Способы моделирования таинственного в романах The Ministry of Fear Г. Грина и The Heat of the Day Э. Боуэн
The article compares two twentieth century English novels: The Ministry of Fear (1943) by Graham Greene and The Heat of the Day (1949) by Elizabeth Bowen in terms of the techniques used by their authors to create the atmosphere of mystery. The choice of the material is justified by the evident similarities in the plots of the two novels and also by the fact that both authors were acting as British secret agents during the World War II and thus their view on espionage (which is the main topic in both novels) is worth studying closely. The aim of this research was to figure out the reasons why these literary works arouse the feeling of anxiety and thrill in the reader.

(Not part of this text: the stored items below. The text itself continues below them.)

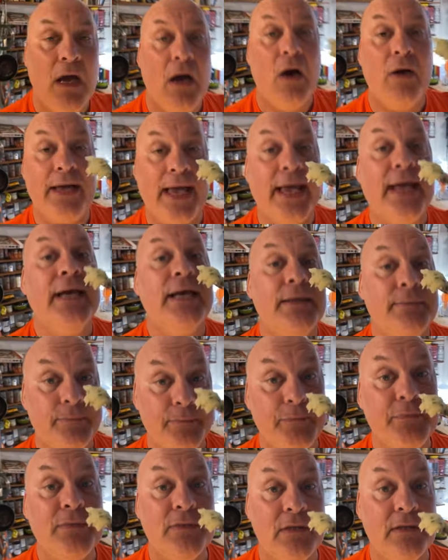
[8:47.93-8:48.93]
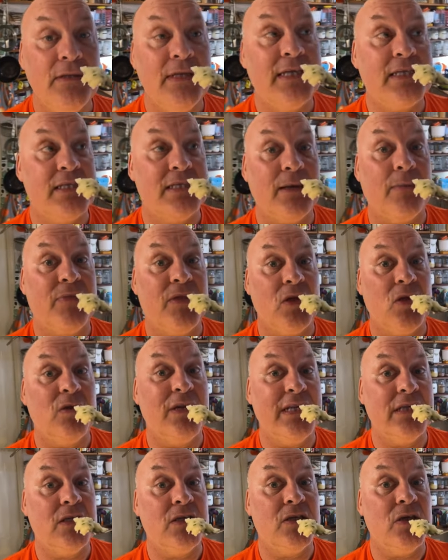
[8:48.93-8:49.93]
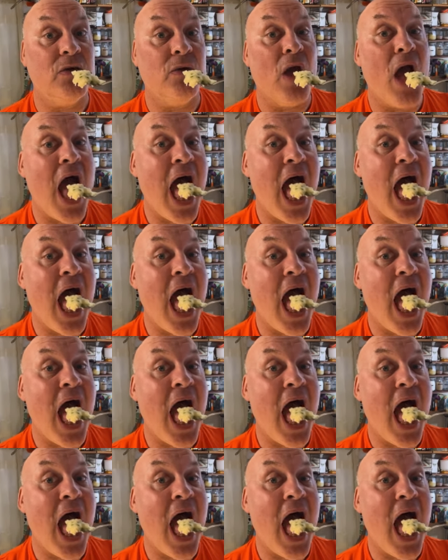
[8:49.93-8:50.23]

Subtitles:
Okay, this is something you need to do.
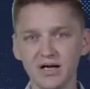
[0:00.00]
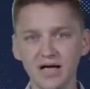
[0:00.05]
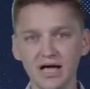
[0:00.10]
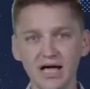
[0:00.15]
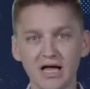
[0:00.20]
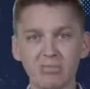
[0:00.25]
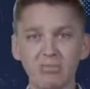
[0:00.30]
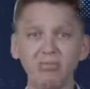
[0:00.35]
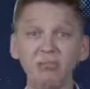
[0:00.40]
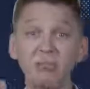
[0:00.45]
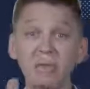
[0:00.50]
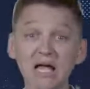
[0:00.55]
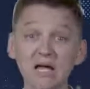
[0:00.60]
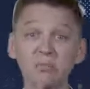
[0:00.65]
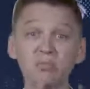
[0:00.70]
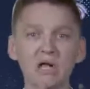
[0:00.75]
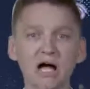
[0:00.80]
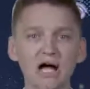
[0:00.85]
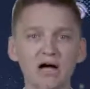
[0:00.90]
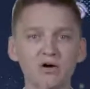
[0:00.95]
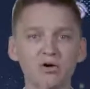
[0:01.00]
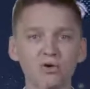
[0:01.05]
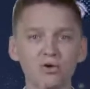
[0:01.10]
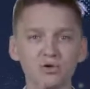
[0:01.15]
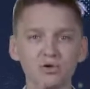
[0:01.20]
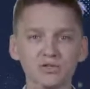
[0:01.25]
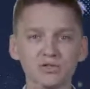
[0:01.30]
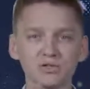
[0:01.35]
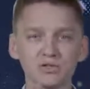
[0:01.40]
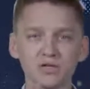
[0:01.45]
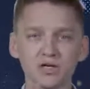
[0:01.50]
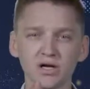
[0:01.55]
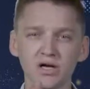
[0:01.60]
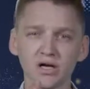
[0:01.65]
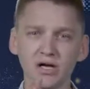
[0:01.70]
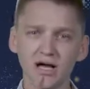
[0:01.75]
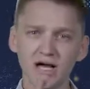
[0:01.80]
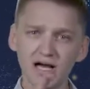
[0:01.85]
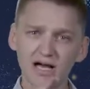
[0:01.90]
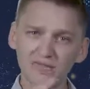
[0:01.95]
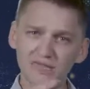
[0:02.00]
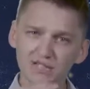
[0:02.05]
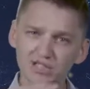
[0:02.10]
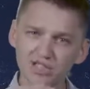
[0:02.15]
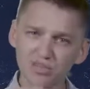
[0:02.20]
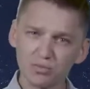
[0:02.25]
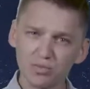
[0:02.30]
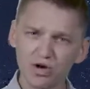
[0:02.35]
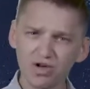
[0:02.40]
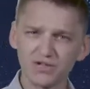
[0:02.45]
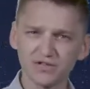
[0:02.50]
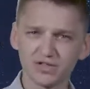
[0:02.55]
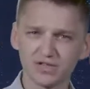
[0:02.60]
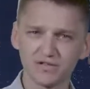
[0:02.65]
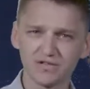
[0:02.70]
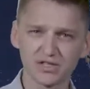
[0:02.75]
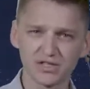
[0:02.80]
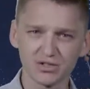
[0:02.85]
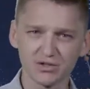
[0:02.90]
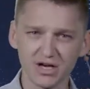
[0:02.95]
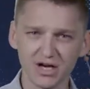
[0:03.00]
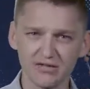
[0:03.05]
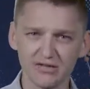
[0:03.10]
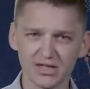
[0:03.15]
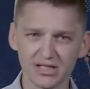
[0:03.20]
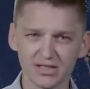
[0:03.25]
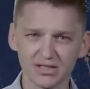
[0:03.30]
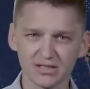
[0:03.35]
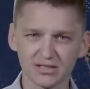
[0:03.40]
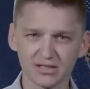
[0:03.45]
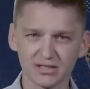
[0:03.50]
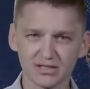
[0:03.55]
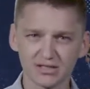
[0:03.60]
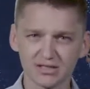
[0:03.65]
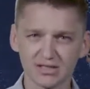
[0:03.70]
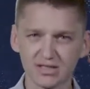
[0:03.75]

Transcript: and big black holes have small surface gravities.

Besides, we aspired to see whether the authors employ the same or different techniques when their intention is to bring the Mysterious into their plot.
The analysis of the methods of modeling the mysterious is preceded by the study of genre. It seemed absolutely necessary to introduce such a study as the mystery in literature has always been seen as an indispensible part of a detective story, spy story or horror story and the research would be incomplete without the profound understanding of the connection of the novels with these genres or the account of their history and development. It is concluded that the genre of The Ministry of Fear and The Heat of the Day can be most accurately defined as "psychological spy thriller", bearing many of the typical traits of the spy story on the one hand and concentrating on characters’ mind and feelings on the other.

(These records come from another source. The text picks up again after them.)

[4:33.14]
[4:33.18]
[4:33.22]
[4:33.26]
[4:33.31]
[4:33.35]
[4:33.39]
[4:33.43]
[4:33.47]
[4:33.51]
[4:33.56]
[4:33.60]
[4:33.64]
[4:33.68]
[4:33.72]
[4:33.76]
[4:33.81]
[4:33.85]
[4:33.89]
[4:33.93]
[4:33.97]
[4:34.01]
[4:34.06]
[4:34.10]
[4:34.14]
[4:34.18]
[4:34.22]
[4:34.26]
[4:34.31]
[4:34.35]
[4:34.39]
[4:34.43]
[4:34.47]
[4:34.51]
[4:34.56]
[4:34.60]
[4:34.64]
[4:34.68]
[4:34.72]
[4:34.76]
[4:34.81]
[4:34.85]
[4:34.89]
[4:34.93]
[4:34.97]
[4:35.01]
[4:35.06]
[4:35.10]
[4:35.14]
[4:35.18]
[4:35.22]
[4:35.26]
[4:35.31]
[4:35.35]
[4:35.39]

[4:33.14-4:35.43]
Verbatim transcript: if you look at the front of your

The analysis of the novels shows that they are similar in the way they interpret the existential problem of "the other" and in how they use the duality motif. The main characters in both novels (Arthur Rowe in The Ministry of Fear and Stella Rodney in The Heat of the Day) are searching for the enemy only to find him in themselves. At the same time each of the two systems of characters has its pairs of ‘twins’: while there is only one, though a major one, in Bowen’s novel (Robert Kelway and Robert Harrison), there are lots of them in Greene’s novel, because here most of the characters lead a double life. However it is most crucial to highlight the duality motif in the plot of Arthur Rowe’s losing his memory and becoming Mr Digby.

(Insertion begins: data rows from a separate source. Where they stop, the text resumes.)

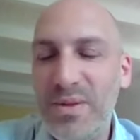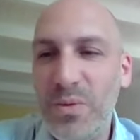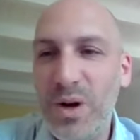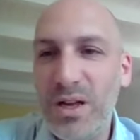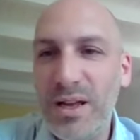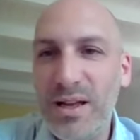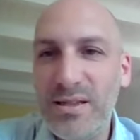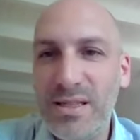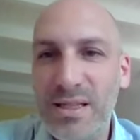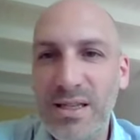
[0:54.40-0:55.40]
Working at
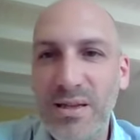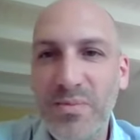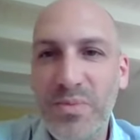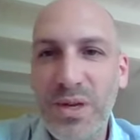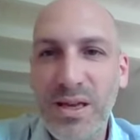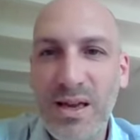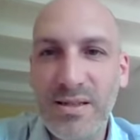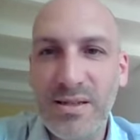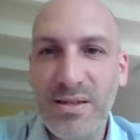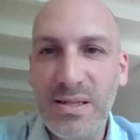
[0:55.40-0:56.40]
CDP
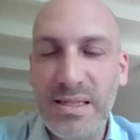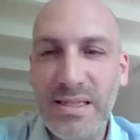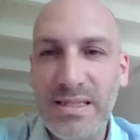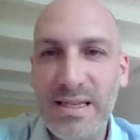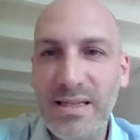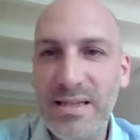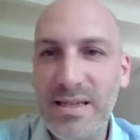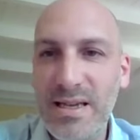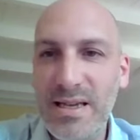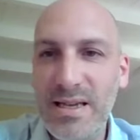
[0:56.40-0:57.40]
as a
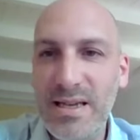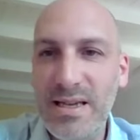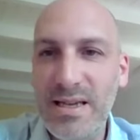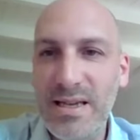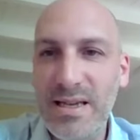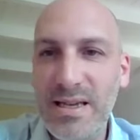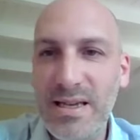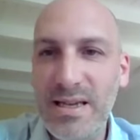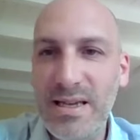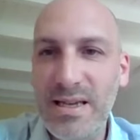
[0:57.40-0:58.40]
cities
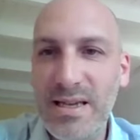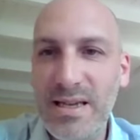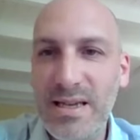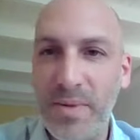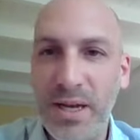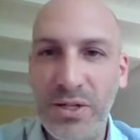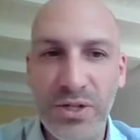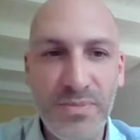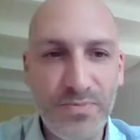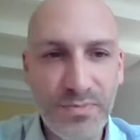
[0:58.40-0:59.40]
engagement
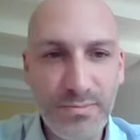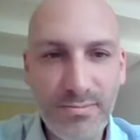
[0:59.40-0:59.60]
manager.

Still, the authors employ different ways to create the suspense effect. While Graham Greene achieves this by the changes of tempo which becomes faster each time something dreadful or shocking is going to happen, Elizabeth Bowen makes use of the lacunae in plot. Missing information makes the reader wonder and try to fill in the gaps by himself and the fact that the author never gives him the final answer whether he has guessed right adds a lot to his anxiety.